:: Records provided ::
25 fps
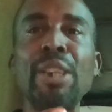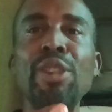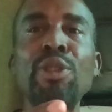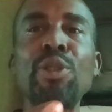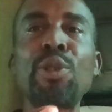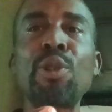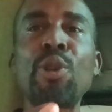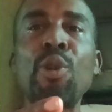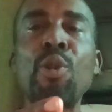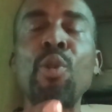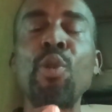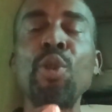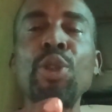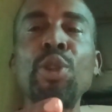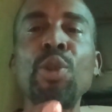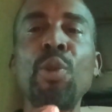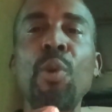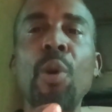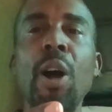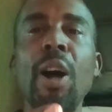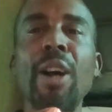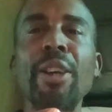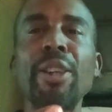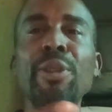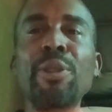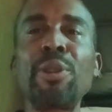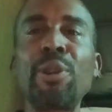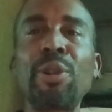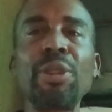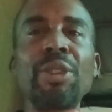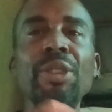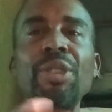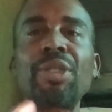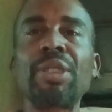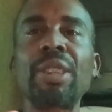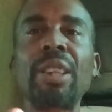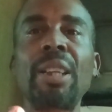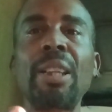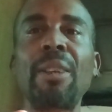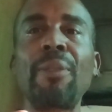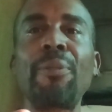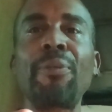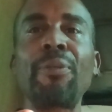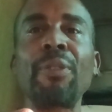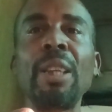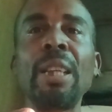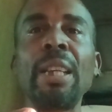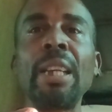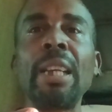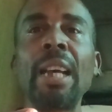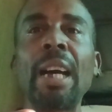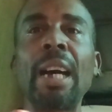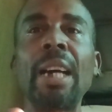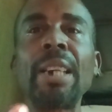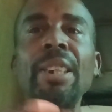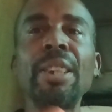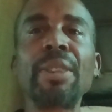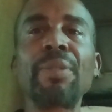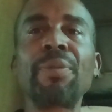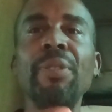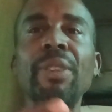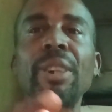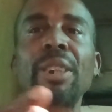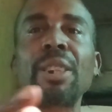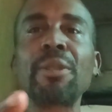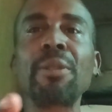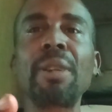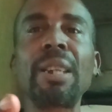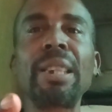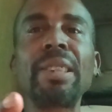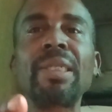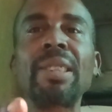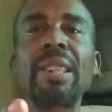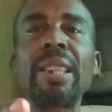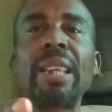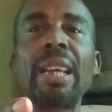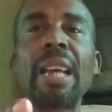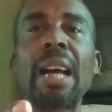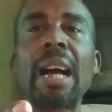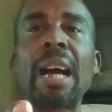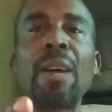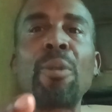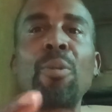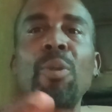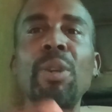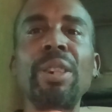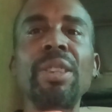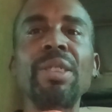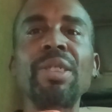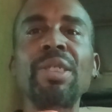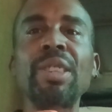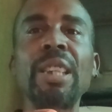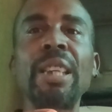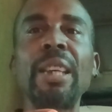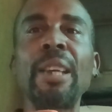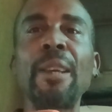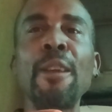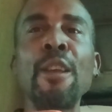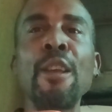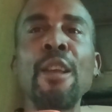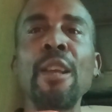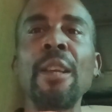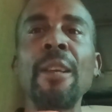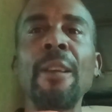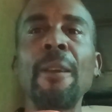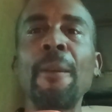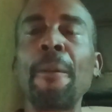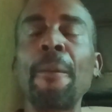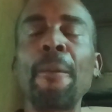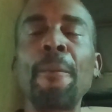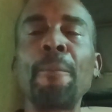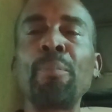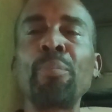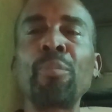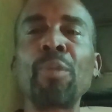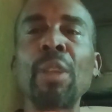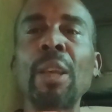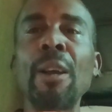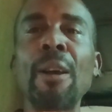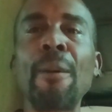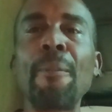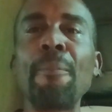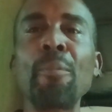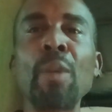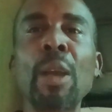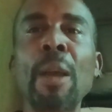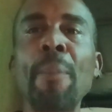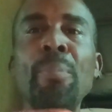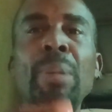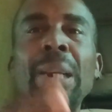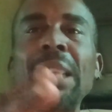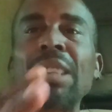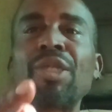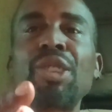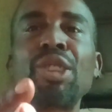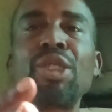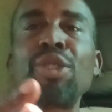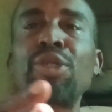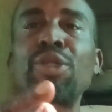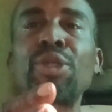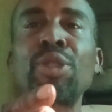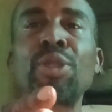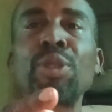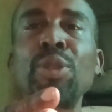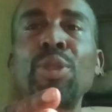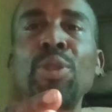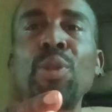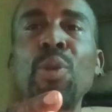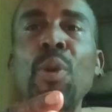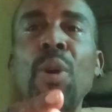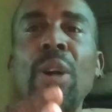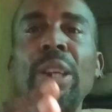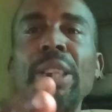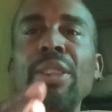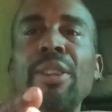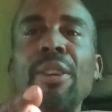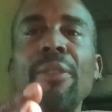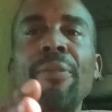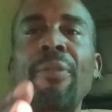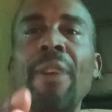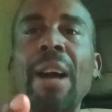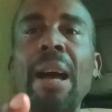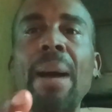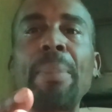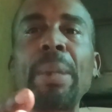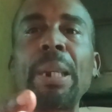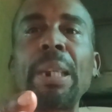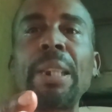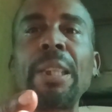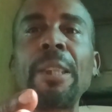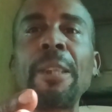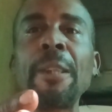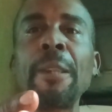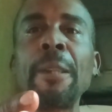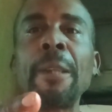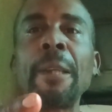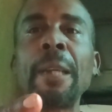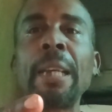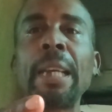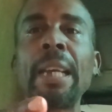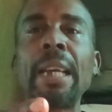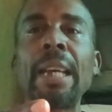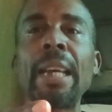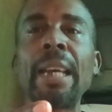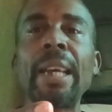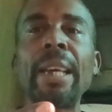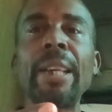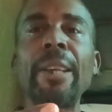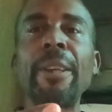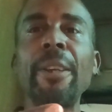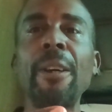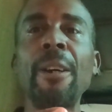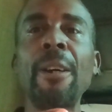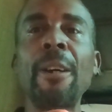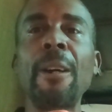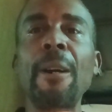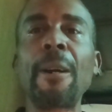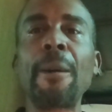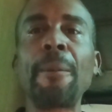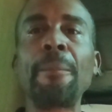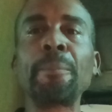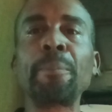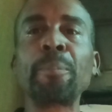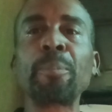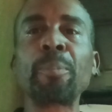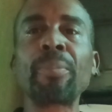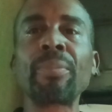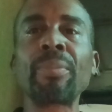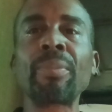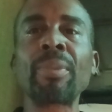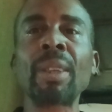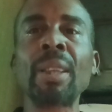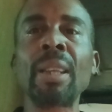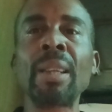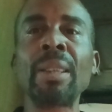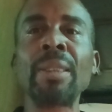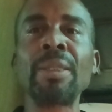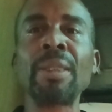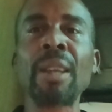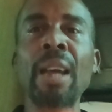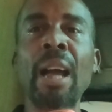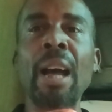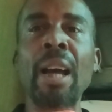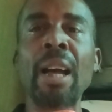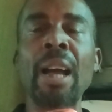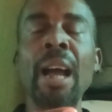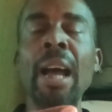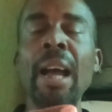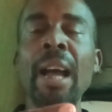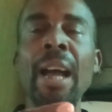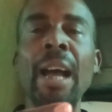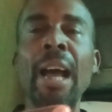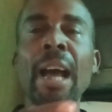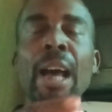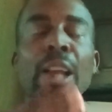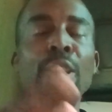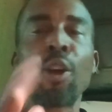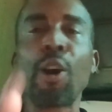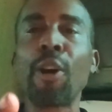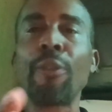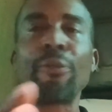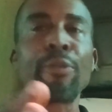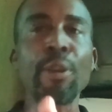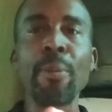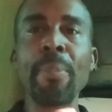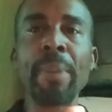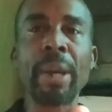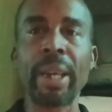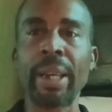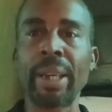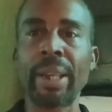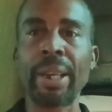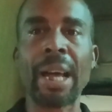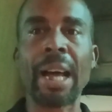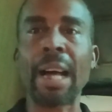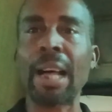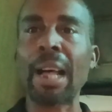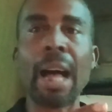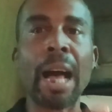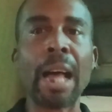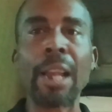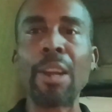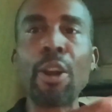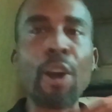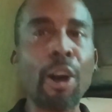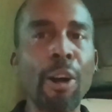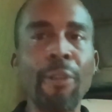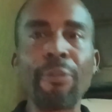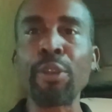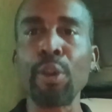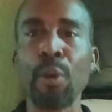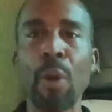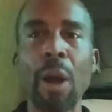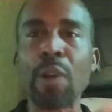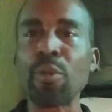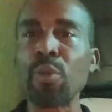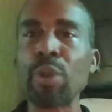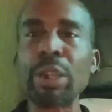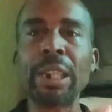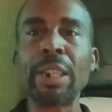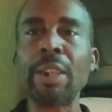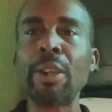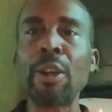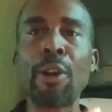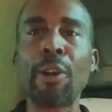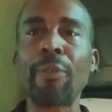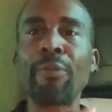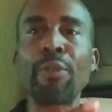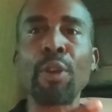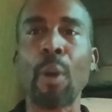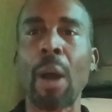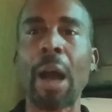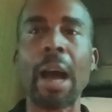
You know who you are, you know yourself. On this Veterans Day, I want to say blessings to you and your family, and I love you, man. I love you. I really love you.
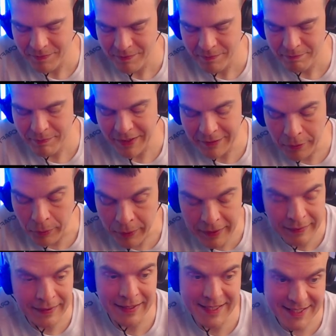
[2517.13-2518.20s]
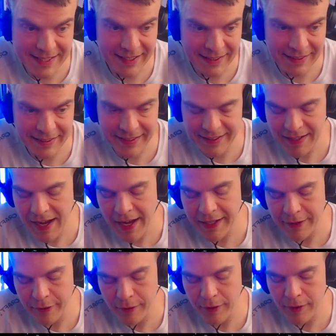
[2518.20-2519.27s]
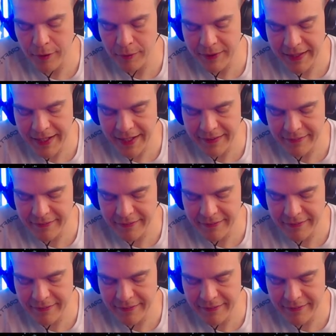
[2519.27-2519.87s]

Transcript: But realistically, I know that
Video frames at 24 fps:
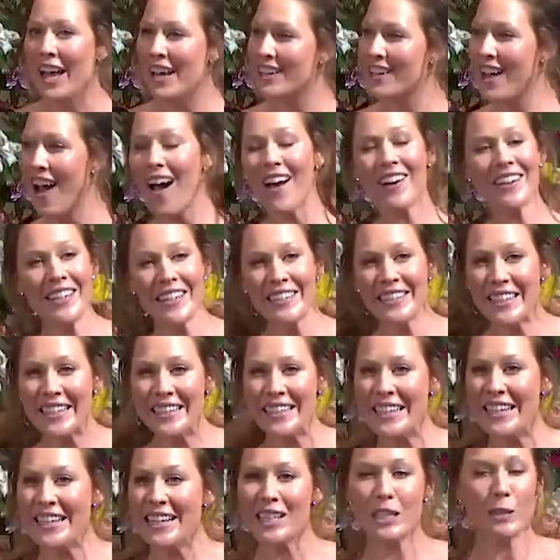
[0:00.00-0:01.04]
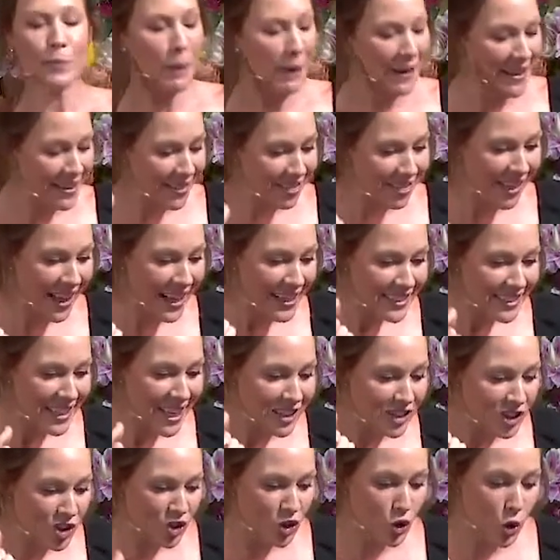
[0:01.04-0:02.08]
God doesn't need us, but He lets
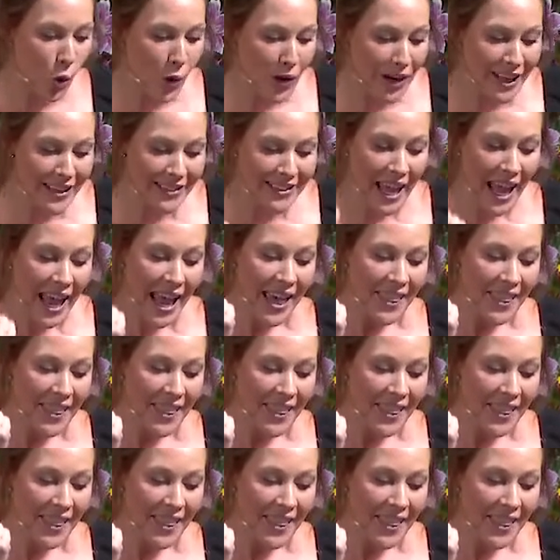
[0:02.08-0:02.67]
us join us.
:::
### Goal of the exercise
Restate the records above verbatim. Pictures stay out.

### Exercise output
25 fps
You know who you are, you know yourself. On this Veterans Day, I want to say blessings to you and your family, and I love you, man. I love you. I really love you.
[2517.13-2518.20s]
[2518.20-2519.27s]
[2519.27-2519.87s]

Transcript: But realistically, I know that
Video frames at 24 fps:
[0:00.00-0:01.04]
[0:01.04-0:02.08]
God doesn't need us, but He lets
[0:02.08-0:02.67]
us join us.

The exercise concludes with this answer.